● **The problem**:
Copy everything in the records exactly; the pictures stay out.

● **Records for this exercise**:
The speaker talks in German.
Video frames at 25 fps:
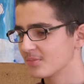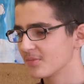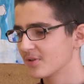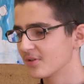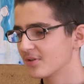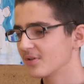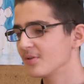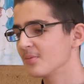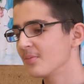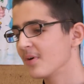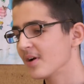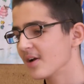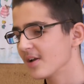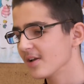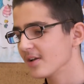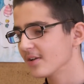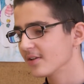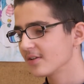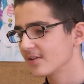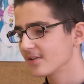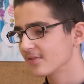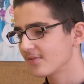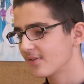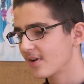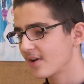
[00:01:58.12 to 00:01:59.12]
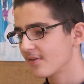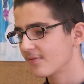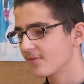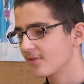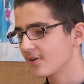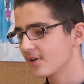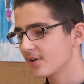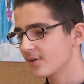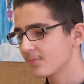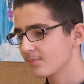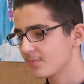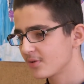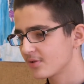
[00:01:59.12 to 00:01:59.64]
man normal das
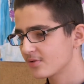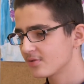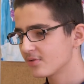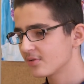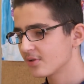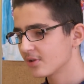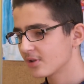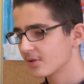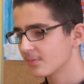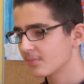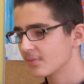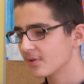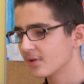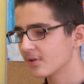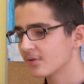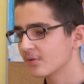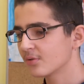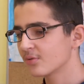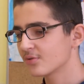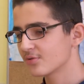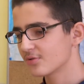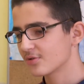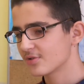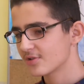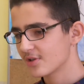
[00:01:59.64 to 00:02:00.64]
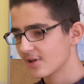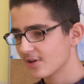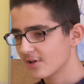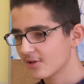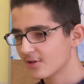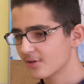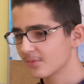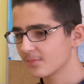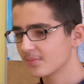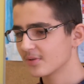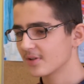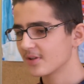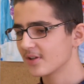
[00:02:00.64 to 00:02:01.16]
Freifach persönliche Bildung und soziale
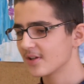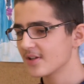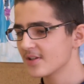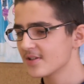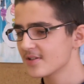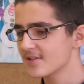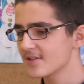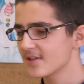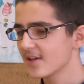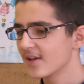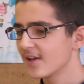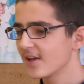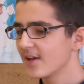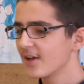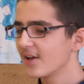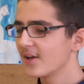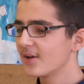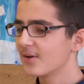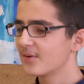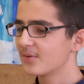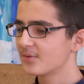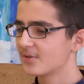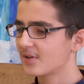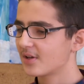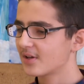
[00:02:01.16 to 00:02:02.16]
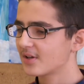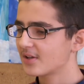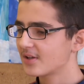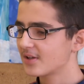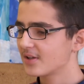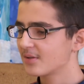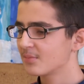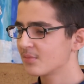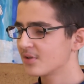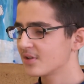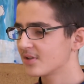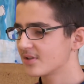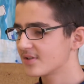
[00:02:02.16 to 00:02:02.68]
Kompetenz und dann
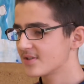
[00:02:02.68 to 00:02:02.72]
geht man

● **Answer space**:
The speaker talks in German.
Video frames at 25 fps:
[00:01:58.12 to 00:01:59.12]
[00:01:59.12 to 00:01:59.64]
man normal das
[00:01:59.64 to 00:02:00.64]
[00:02:00.64 to 00:02:01.16]
Freifach persönliche Bildung und soziale
[00:02:01.16 to 00:02:02.16]
[00:02:02.16 to 00:02:02.68]
Kompetenz und dann
[00:02:02.68 to 00:02:02.72]
geht man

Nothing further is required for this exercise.